Les images ont fait le tour des réseaux sociaux : des charges de soldats et de policiers d’une violence inouïe contre les manifestantEs de la place Tahrir, l’acharnement des forces de l’ordre, la volonté de blesser, mutiler, humilier… Avec au final, une dizaine de morts supplémentaires ce week-end.
Pour le Conseil suprême des forces armées (CSFA) qui a pris le pouvoir après le départ de Moubarak en février dernier, l’heure est à la reprise en main. Il s’agit de traiter les opposants comme de vulgaires voyous et de les isoler, avec la volonté d’attiser la colère et la panique au sein d’une population encore largement rurale, toujours soumise à une propagande incessante.

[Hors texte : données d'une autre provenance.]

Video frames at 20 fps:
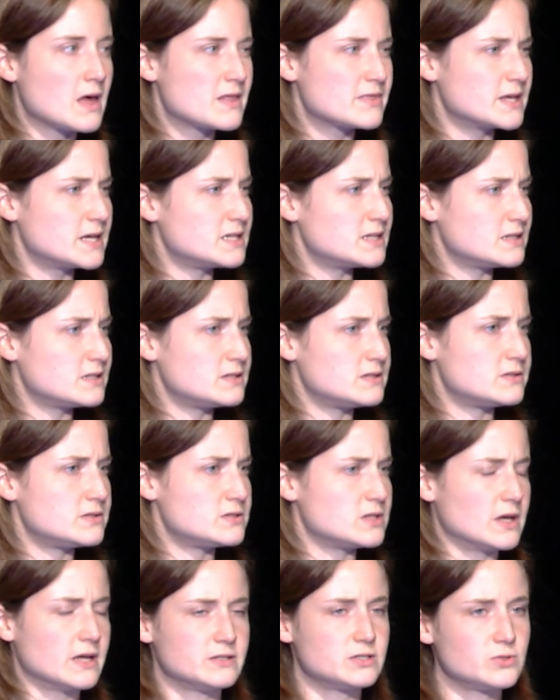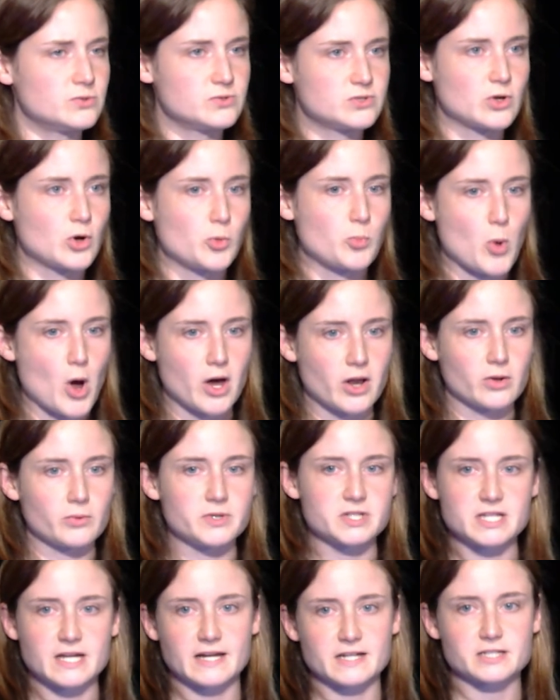They did a two-zone model,
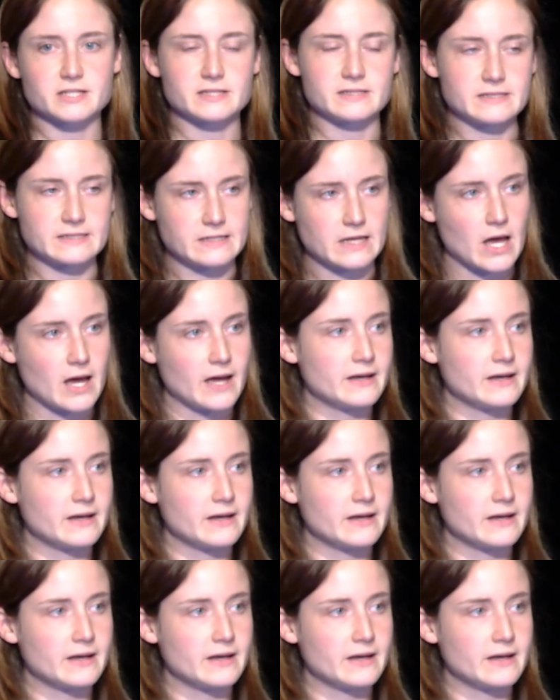which actually did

Cette offensive fait suite à des mois de harcèlement au cours desquels l’armée n’a eu de cesse de condamner devant ses tribunaux des dizaines de milliers d’égyptiens anonymes, coupables de croire en la démocratie, avec toujours les mêmes méthodes de torture pour extorquer les aveux.
L’heure est en même temps à essayer de stabiliser la situation grâce aux élections. Les militaires n’ont aucune raison de les craindre même si le « coup d’état constitutionnel » destiné à leur donner légalement tous les pouvoirs a fait long feu, il y a quelques semaines. Les Frères musulmans ne veulent pas être de simples marionnettes entre les mains du CSFA, mais ils feront tout pour préserver un ordre social qui devient chaque jour plus insupportable avec l’augmentation des prix, le sous-emploi…
Pourtant l’armée (qui contrôle directement 25 % de l’économie) et la classe dominante auraient tort de se réjouir si vite. La révolution est un processus de longue durée, avec ses flux et ses reflux.
La naissance d’un mouvement ouvrier indépendant est à peine entamée, et déjà la vague de grèves qui secoue régulièrement le pays est la plus importante depuis la chute de Moubarak. Tout ne se joue pas place Tahrir loin de là, ou dans les urnes.
Le peuple d’égypte, sa population laborieuse, les femmes qui luttent pied à pied pour leur émancipation, doivent pouvoir compter sur notre solidarité.